- **WHAT TO WORK ON**
The answer should be the records below, word for word, with every image left out.

- **DATA SUPPLIED**

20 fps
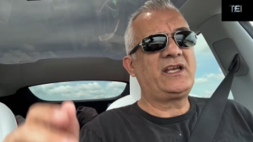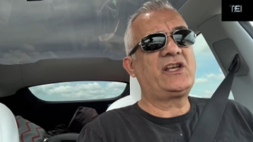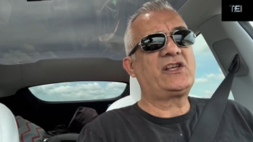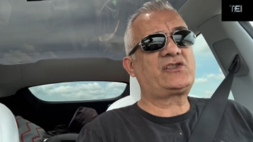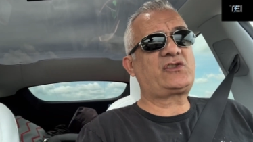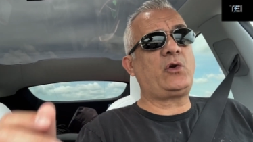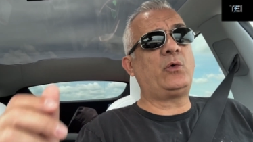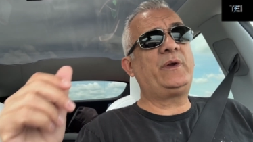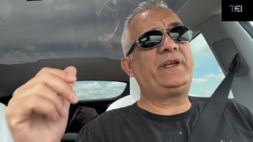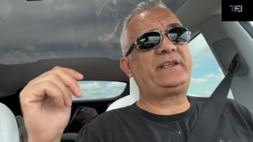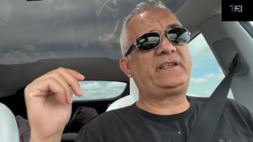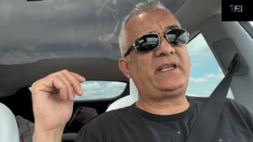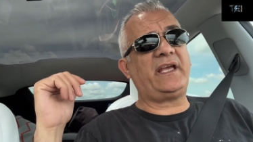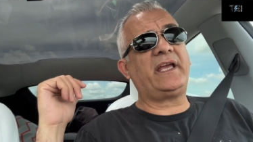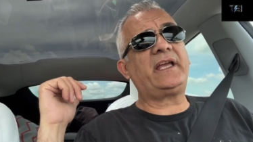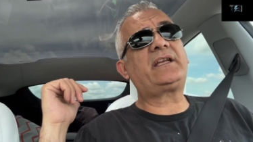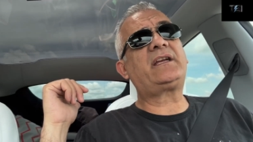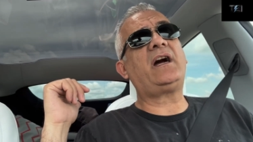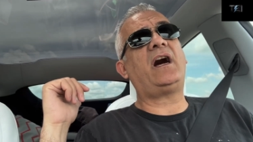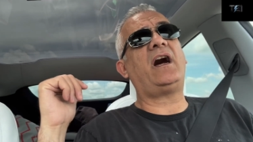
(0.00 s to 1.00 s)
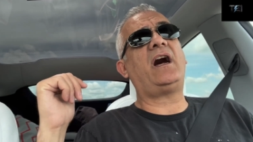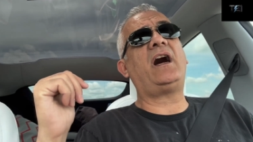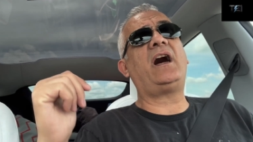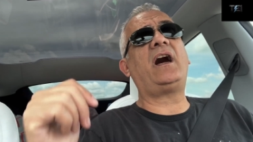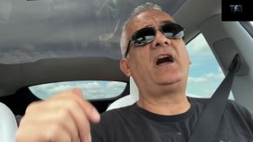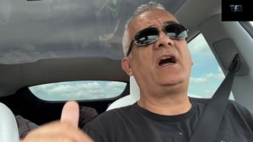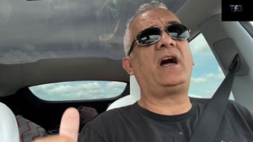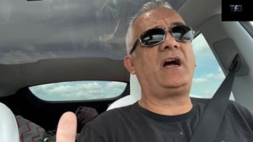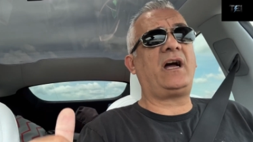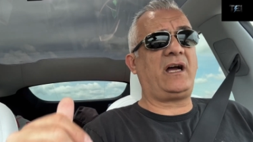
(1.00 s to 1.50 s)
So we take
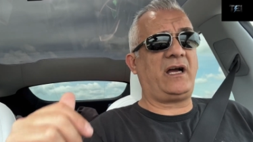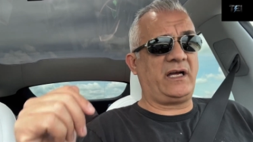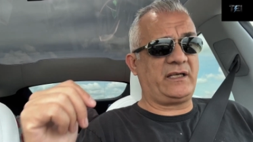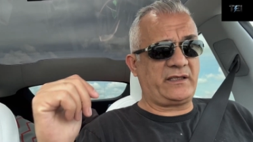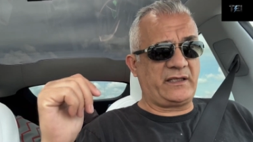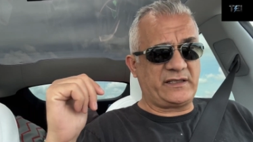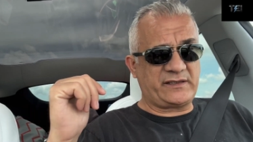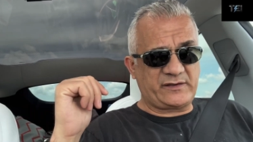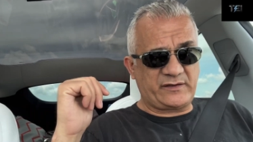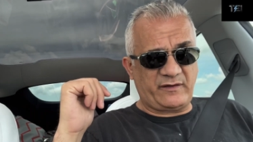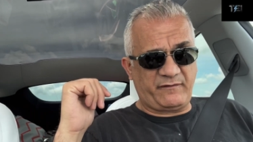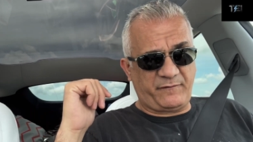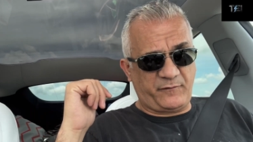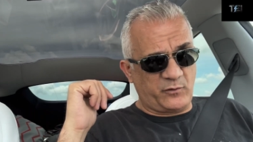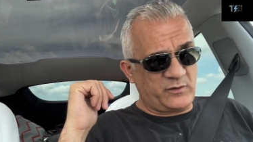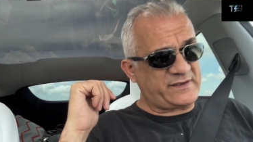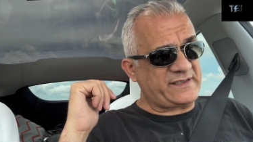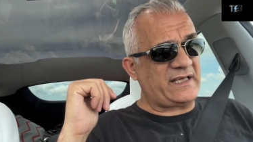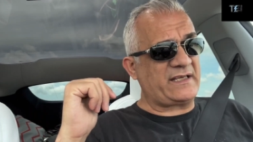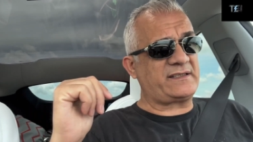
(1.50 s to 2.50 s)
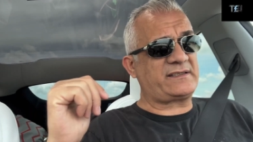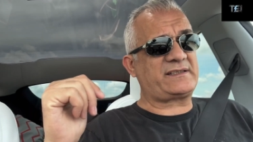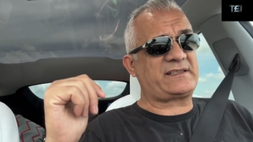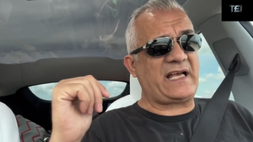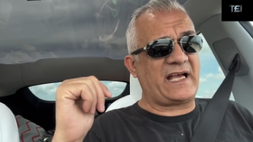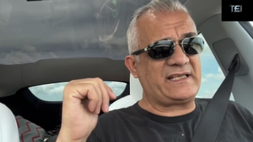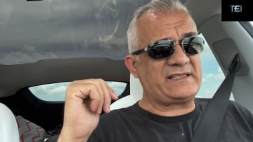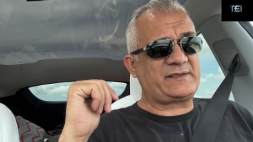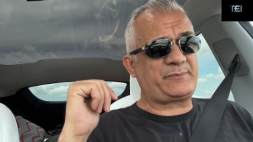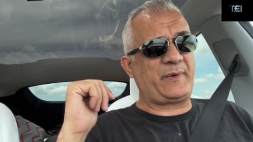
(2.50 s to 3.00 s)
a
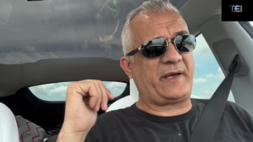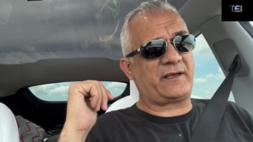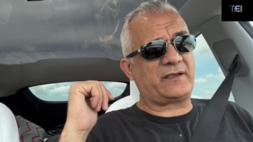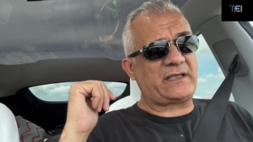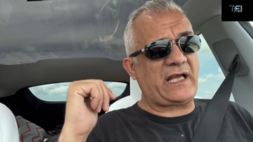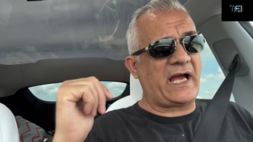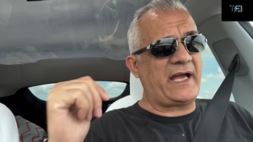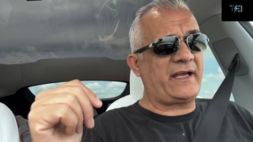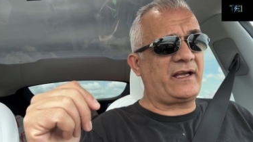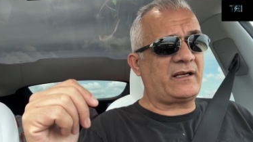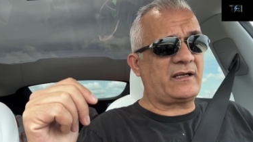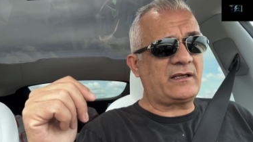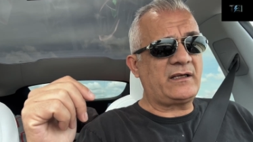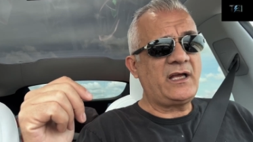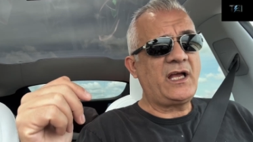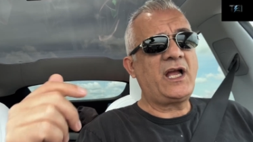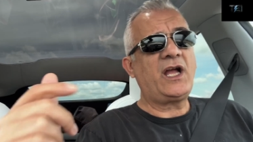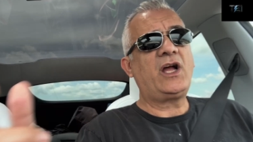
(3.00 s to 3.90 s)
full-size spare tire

- **RESULT OF THE TASK**
20 fps
(0.00 s to 1.00 s)
(1.00 s to 1.50 s)
So we take
(1.50 s to 2.50 s)
(2.50 s to 3.00 s)
a
(3.00 s to 3.90 s)
full-size spare tire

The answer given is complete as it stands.